Data excerpts:
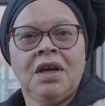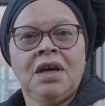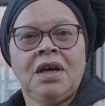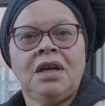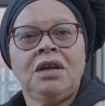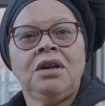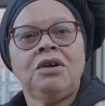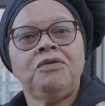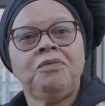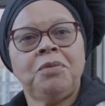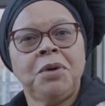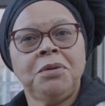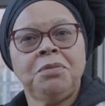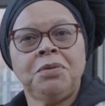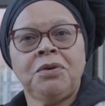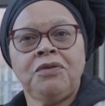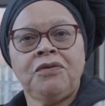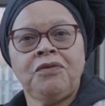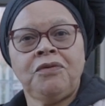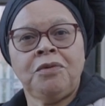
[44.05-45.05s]
A lot of
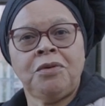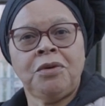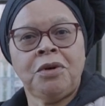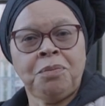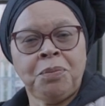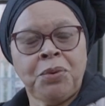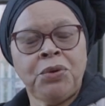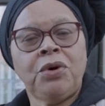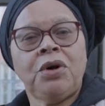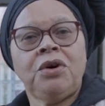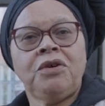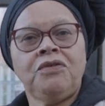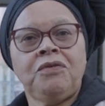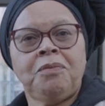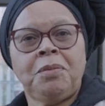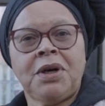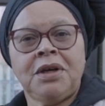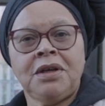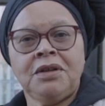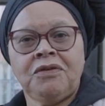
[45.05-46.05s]
people are put off
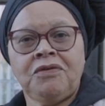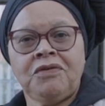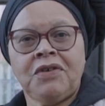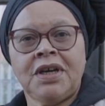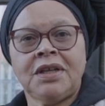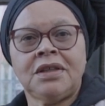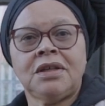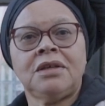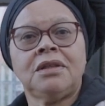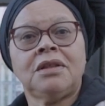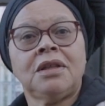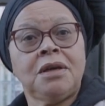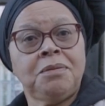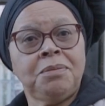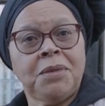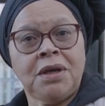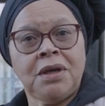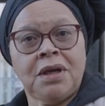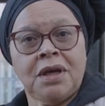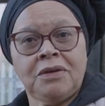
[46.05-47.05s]
by the fact that they
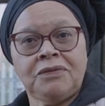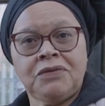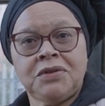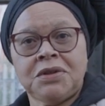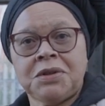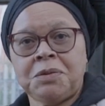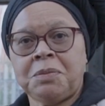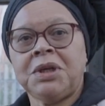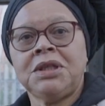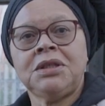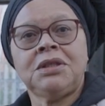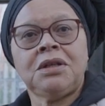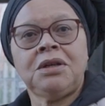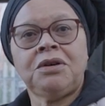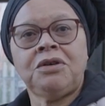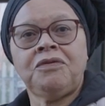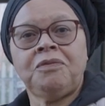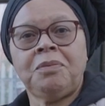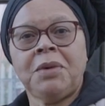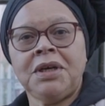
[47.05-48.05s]
might have to spend a
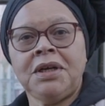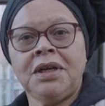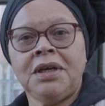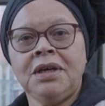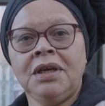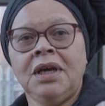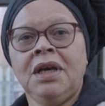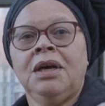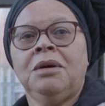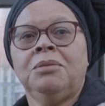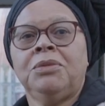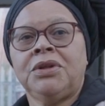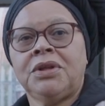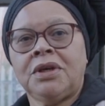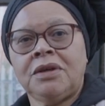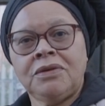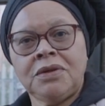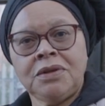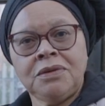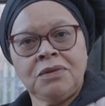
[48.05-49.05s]
lot of money, but
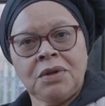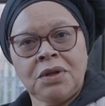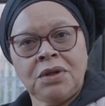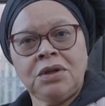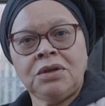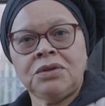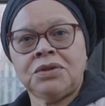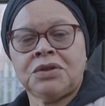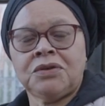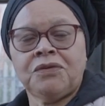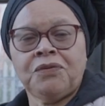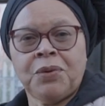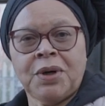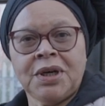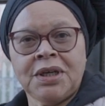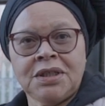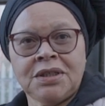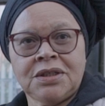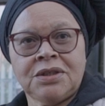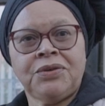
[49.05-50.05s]
there are lots of
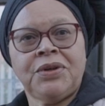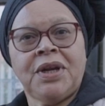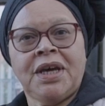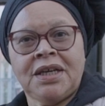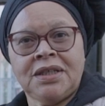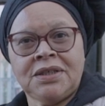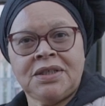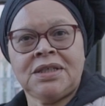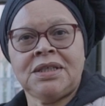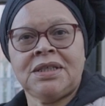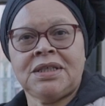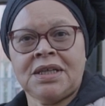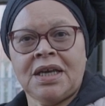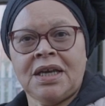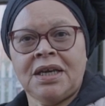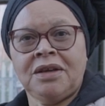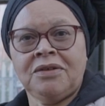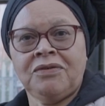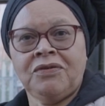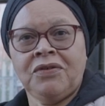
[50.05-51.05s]
ways on how to
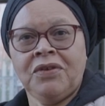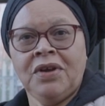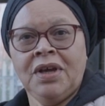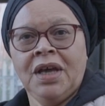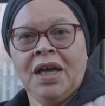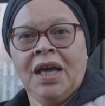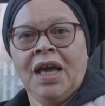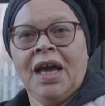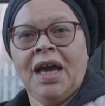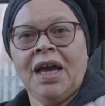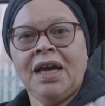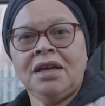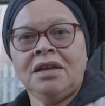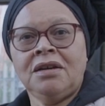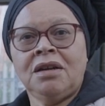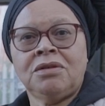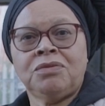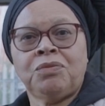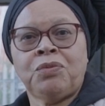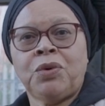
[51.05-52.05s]
save.
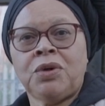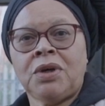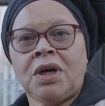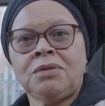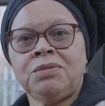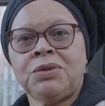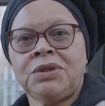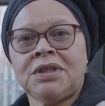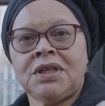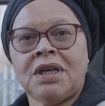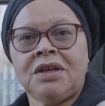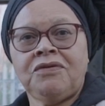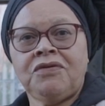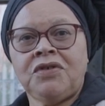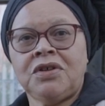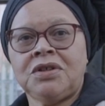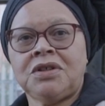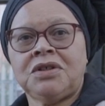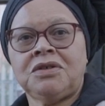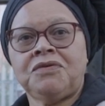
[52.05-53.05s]
And what I would say
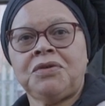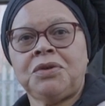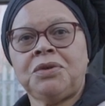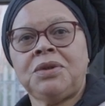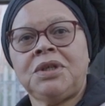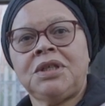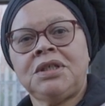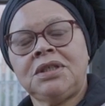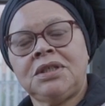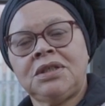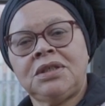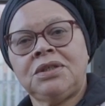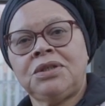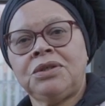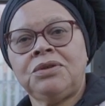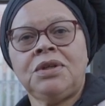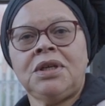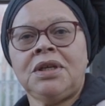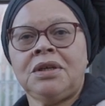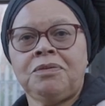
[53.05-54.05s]
first of all is to
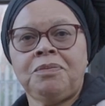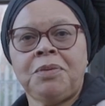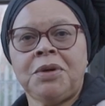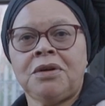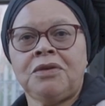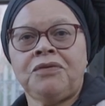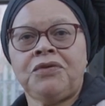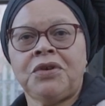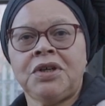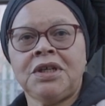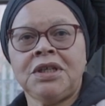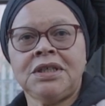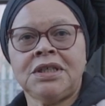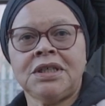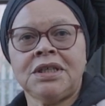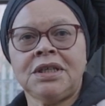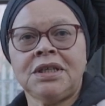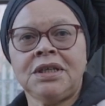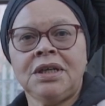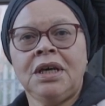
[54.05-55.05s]
do a little bit of
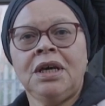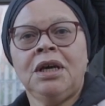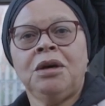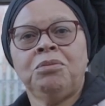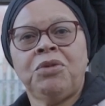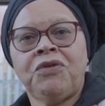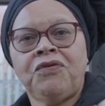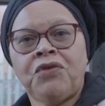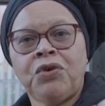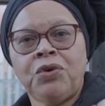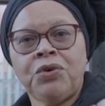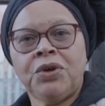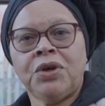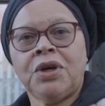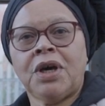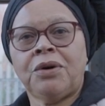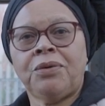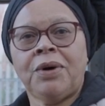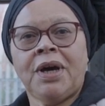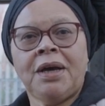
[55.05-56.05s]
reading before you
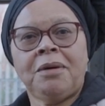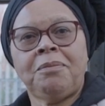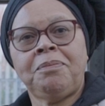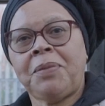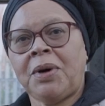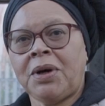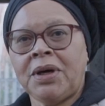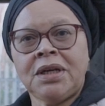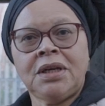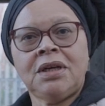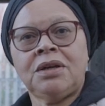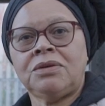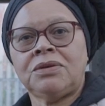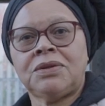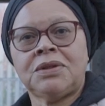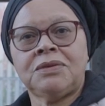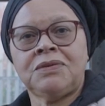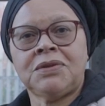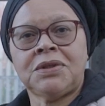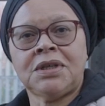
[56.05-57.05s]
go out buying
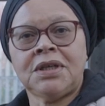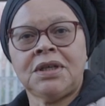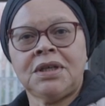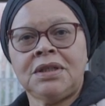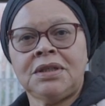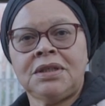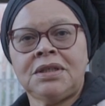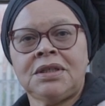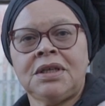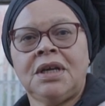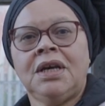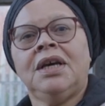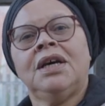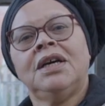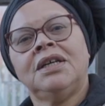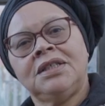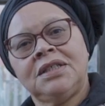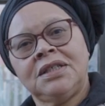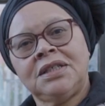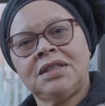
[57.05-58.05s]
lots of seeds
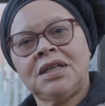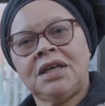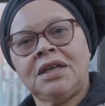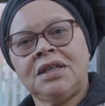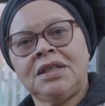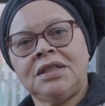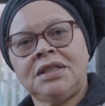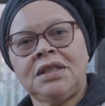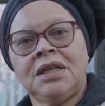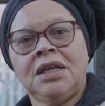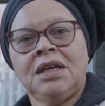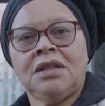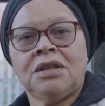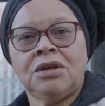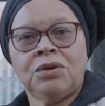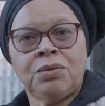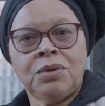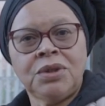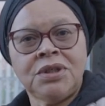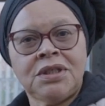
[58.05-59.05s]
and decide the
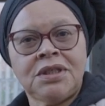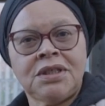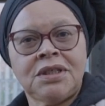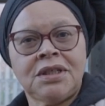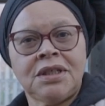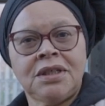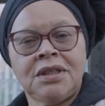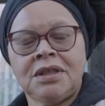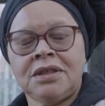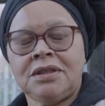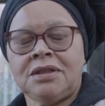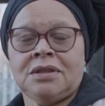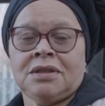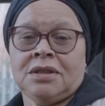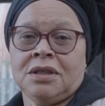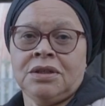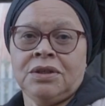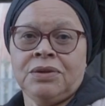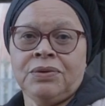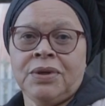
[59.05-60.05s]
quantity
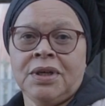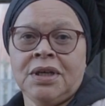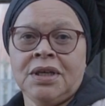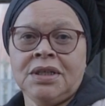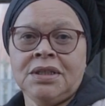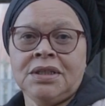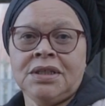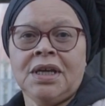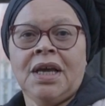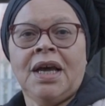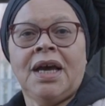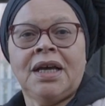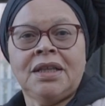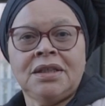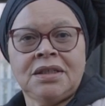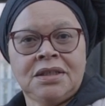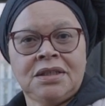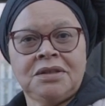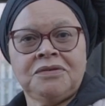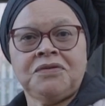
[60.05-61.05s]
that you need and
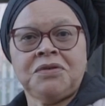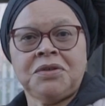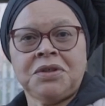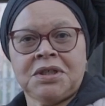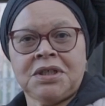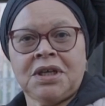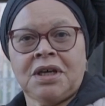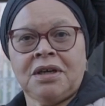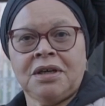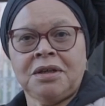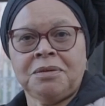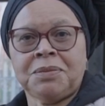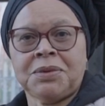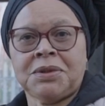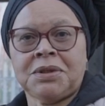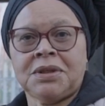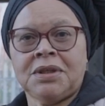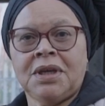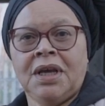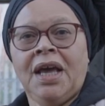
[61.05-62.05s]
the different
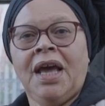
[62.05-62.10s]
types.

The problem:
A faithful, complete copy of the entries is required, without the pictures.

Response:
[44.05-45.05s]
A lot of
[45.05-46.05s]
people are put off
[46.05-47.05s]
by the fact that they
[47.05-48.05s]
might have to spend a
[48.05-49.05s]
lot of money, but
[49.05-50.05s]
there are lots of
[50.05-51.05s]
ways on how to
[51.05-52.05s]
save.
[52.05-53.05s]
And what I would say
[53.05-54.05s]
first of all is to
[54.05-55.05s]
do a little bit of
[55.05-56.05s]
reading before you
[56.05-57.05s]
go out buying
[57.05-58.05s]
lots of seeds
[58.05-59.05s]
and decide the
[59.05-60.05s]
quantity
[60.05-61.05s]
that you need and
[61.05-62.05s]
the different
[62.05-62.10s]
types.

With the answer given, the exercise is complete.